Producing Messages
It's quite common when using Kafka to treat applications as parts of a bigger pipeline (similarly to Bash pipeline) and forward processing results to other applications. Karafka provides a way of dealing with that by allowing you to use the WaterDrop messages producer from any place within your application.
You can access the pre-initialized WaterDrop producer instance using the Karafka.producer
method from any place within your codebase.
Karafka.producer.produce_async(
topic: 'events',
payload: Events.last.to_json
)
WaterDrop is thread-safe and operates well in scale.
If you're looking to produce messages within Karafka consumers, you have several convenient alias methods at your disposal, including #producer
, #produce_sync
, #produce_async
, #produce_many_sync
, and #produce_many_async
. Here's how you might use them:
class VisitsConsumer < ApplicationConsumer
def consume
::Visit.insert_all(messages.payloads)
producer.produce_async(
topic: 'events',
payload: { type: 'inserted', count: messages.count }.to_json
)
# Or you can use the listed methods directly, bypassing `#producer` reference:
produce_async(
topic: 'events',
payload: { type: 'inserted', count: messages.count }.to_json
)
end
end
Please follow the WaterDrop documentation for more details on how to use it.
Messages Piping
If you are looking for seamless message piping in Kafka-based systems, we recommend checking out the message piping feature in Karafka Pro. Exclusive to Karafka Pro, this feature offers synchronous and asynchronous forwarding capabilities with enhanced traceability, which is perfect for streamlining data workflows.
Producer Shutdown
When using the Karafka producer in processes like Puma, Sidekiq, or rake tasks, it is always recommended to call the #close
method on the producer before shutting it down.

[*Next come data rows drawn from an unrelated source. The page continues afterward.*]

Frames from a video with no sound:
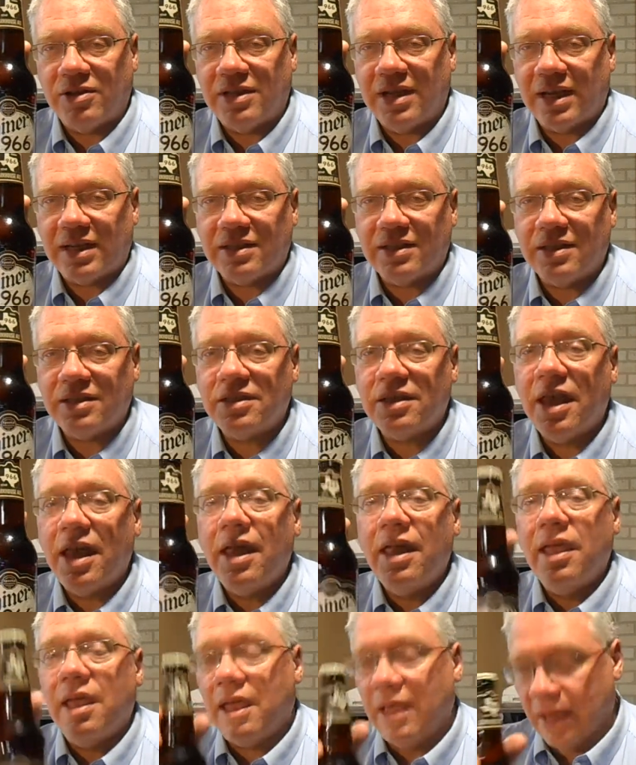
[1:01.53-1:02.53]
Texas.
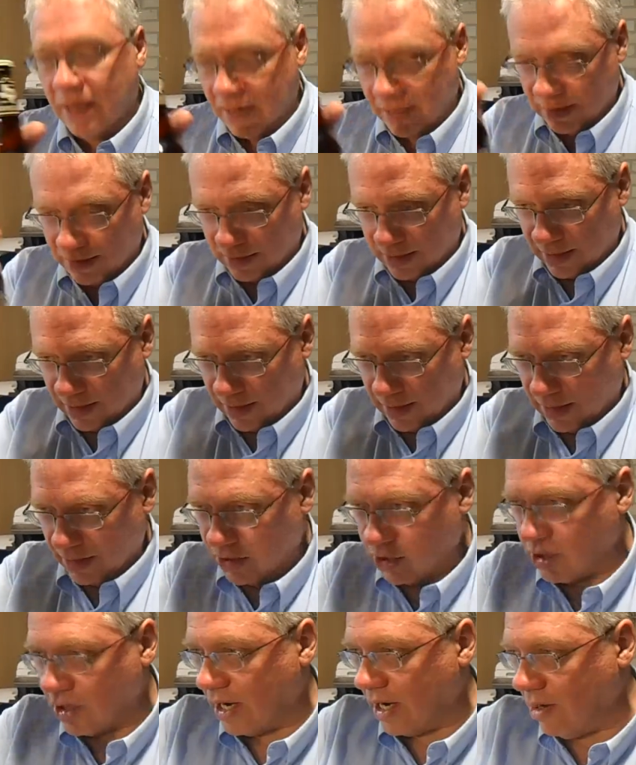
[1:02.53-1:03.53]
It is the
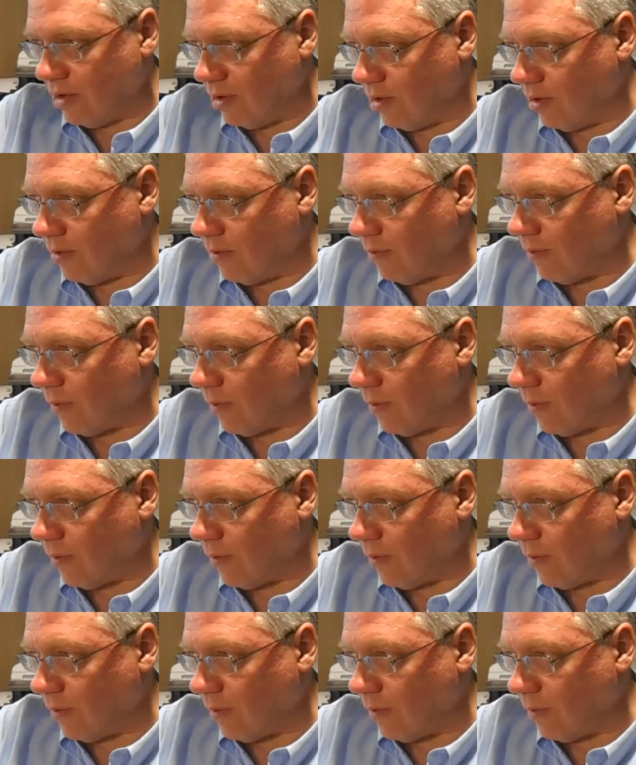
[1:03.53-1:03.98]
Shiner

This is because the #close
method ensures that any pending messages in the producer's buffer are flushed to the Kafka broker before shutting down the producer. If you do not call #close
, there is a risk that some messages may not be sent to the Kafka broker, resulting in lost or incomplete data.
In addition, calling #close
also releases any resources held by the producer, such as network connections, file handles, and memory buffers. Failing to release these resources can lead to memory leaks, socket exhaustion, or other system-level issues that can impact the stability and performance of your application.
Overall, calling #close
on the Karafka producer is a best practice that helps ensure reliable and efficient message delivery to Kafka while promoting your application's stability and scalability.

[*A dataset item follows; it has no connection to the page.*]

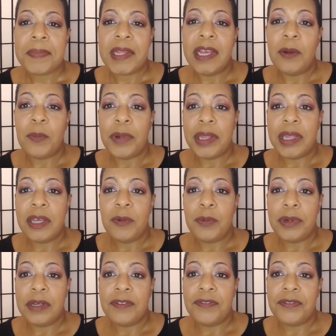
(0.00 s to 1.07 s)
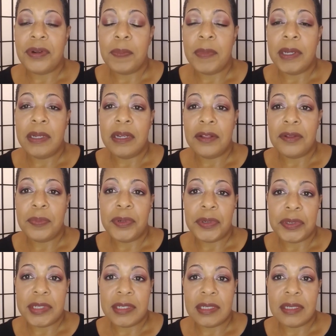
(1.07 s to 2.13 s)
and what they want from another
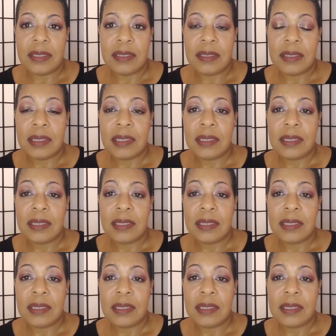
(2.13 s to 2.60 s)
person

Below you can find an example how to #close
the producer used in various Ruby processes. Please note, that you should not close the producer manually if you are using the Embedding API in the same process.

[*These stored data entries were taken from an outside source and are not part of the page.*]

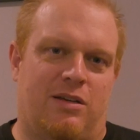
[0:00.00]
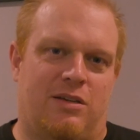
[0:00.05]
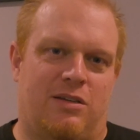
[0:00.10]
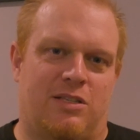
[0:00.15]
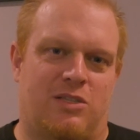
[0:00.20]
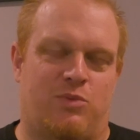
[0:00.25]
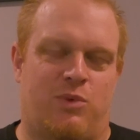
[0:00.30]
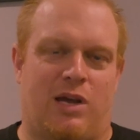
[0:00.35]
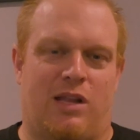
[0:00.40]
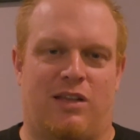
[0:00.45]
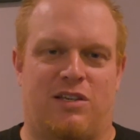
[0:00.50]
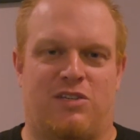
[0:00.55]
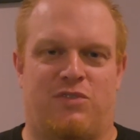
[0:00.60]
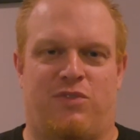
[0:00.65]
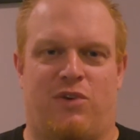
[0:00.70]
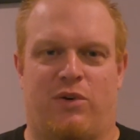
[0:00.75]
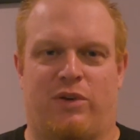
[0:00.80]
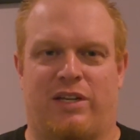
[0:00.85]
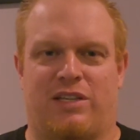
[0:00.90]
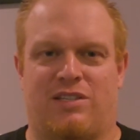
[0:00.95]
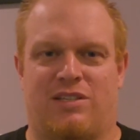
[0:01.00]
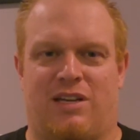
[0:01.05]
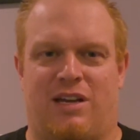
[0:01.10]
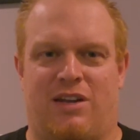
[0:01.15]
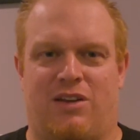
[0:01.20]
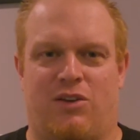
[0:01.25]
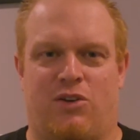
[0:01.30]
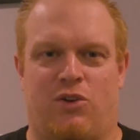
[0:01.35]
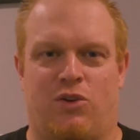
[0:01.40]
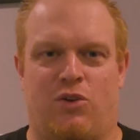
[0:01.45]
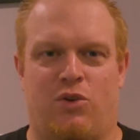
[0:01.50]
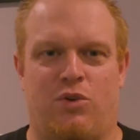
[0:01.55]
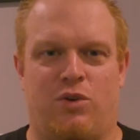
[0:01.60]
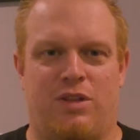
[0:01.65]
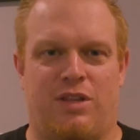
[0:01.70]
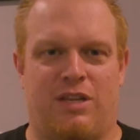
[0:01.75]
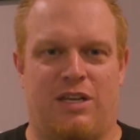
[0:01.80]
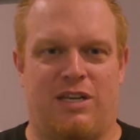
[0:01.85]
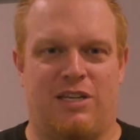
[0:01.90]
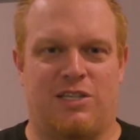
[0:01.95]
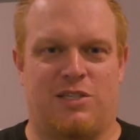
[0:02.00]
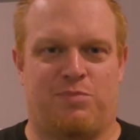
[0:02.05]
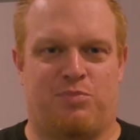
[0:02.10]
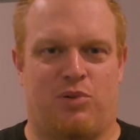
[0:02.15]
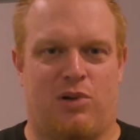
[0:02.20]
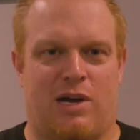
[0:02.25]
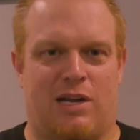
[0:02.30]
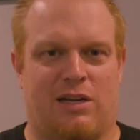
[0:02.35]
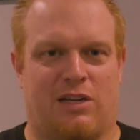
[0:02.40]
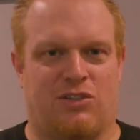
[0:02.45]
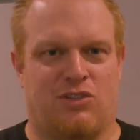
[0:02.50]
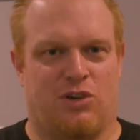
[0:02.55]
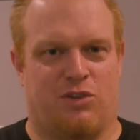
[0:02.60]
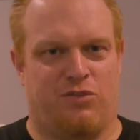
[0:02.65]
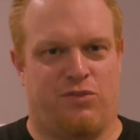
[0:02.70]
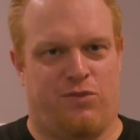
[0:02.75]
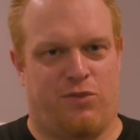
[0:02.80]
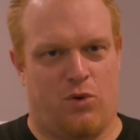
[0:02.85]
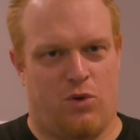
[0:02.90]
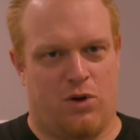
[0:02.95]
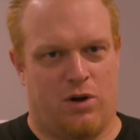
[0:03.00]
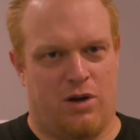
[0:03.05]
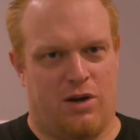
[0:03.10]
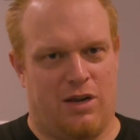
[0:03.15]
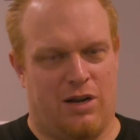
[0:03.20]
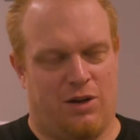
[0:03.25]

as well as focus on who these products are for,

Closing Producer Used in Karafka
When you shut down Karafka consumer, the Karafka.producer
automatically closes. There's no need to close it yourself. If you're using multiple producers or a more advanced setup, you can use the app.stopped
event during shutdown to handle them.
Closing Producer Used in Puma (Single Mode)
# config/puma.rb
# There is no `on_worker_shutdown` equivalent for single mode
@config.options[:events].on_stopped do
Karafka.producer.close
end
Closing Producer Used in Puma (Cluster Mode)
# config/puma.rb
on_worker_shutdown do
::Karafka.producer.close
end
Closing Producer Used in Sidekiq
# config/initializers/sidekiq.rb
Sidekiq.configure_server do |config|
config.on(:shutdown) do
::Karafka.producer.close
end
end
Closing Producer Used in Passenger
PhusionPassenger.on_event(:stopping_worker_process) do
::Karafka.producer.close
end
Closing Producer Used in a Rake Task
In case of rake tasks, just invoke ::Karafka.producer.close
at the end of your rake task:
desc 'My example rake task that sends all users data to Kafka'
task send_users: :environment do
User.find_each do |user|
::Karafka.producer.produce_async(
topic: 'users',
payload: user.to_json,
key: user.id
)
end
# Make sure, that the producer is always closed before finishing
# any rake task
::Karafka.producer.close
end
Closing Producer in any Ruby Process
While integrating Karafka producers into your Ruby applications, it's essential to ensure that resources are managed correctly, especially when terminating processes. We generally recommend utilizing hooks specific to the environment or framework within which the producer operates. These hooks ensure graceful shutdowns and resource cleanup tailored to the application's lifecycle.
However, there might be scenarios where such specific hooks are not available or suitable. In these cases, Ruby's at_exit
hook can be employed as a universal fallback to close the producer before the Ruby process exits. Here's a basic example of using at_exit with a Karafka producer:
at_exit do
Karafka.producer.close
end
Producing to Multiple Clusters
Karafka, by default, provides a producer that sends messages to a specified Kafka cluster. If you don't configure it otherwise, this producer will always produce messages to the default cluster that you've configured Karafka to work with. If you only specify one Kafka cluster in your configuration, all produced messages will be sent to this cluster. This is the out-of-the-box behavior and works well for many setups with a single cluster.
However, if you have a more complex setup where you'd like to produce messages to different Kafka clusters based on certain logic or conditions, you need a more customized setup. In such cases, you must configure a producer for each cluster you want to produce. This means you'll have separate producer configurations tailored to each cluster, allowing you to produce to any of them as required.
In scenarios where you want to decide which cluster to produce to based on the consumer logic or the consumed message, you can override the #producer
method in your consumer. By overriding this method, you can specify a dedicated cluster-aware producer instance depending on your application's logic.
# Define your producers for each of the clusters
PRODUCERS_FOR_CLUSTERS = {
primary: Karafka.producer,
secondary: ::WaterDrop::Producer.new do |p_config|
p_config.kafka = {
'bootstrap.servers': 'localhost:9095',
'request.required.acks': 1
}
end
}
# And overwrite the default producer in any consumer you need
class MyConsumer < ApplicationConsumer
def consume
messages.each do |message|
# Pipe messages to the secondary cluster
producer.produce_async(topic: message.topic, payload: message.raw_payload)
end
end
private
def producer
PRODUCERS_FOR_CLUSTERS.fetch(:secondary)
end
end
The Web UI relies on per-producer listeners to monitor asynchronous errors. If you're crafting your consumers and utilizing the Web UI, please ensure you configure this integration appropriately.
By leveraging this flexibility in Karafka, you can effectively manage and direct the flow of messages in multi-cluster Kafka environments, ensuring that data gets to the right place based on your application's unique requirements.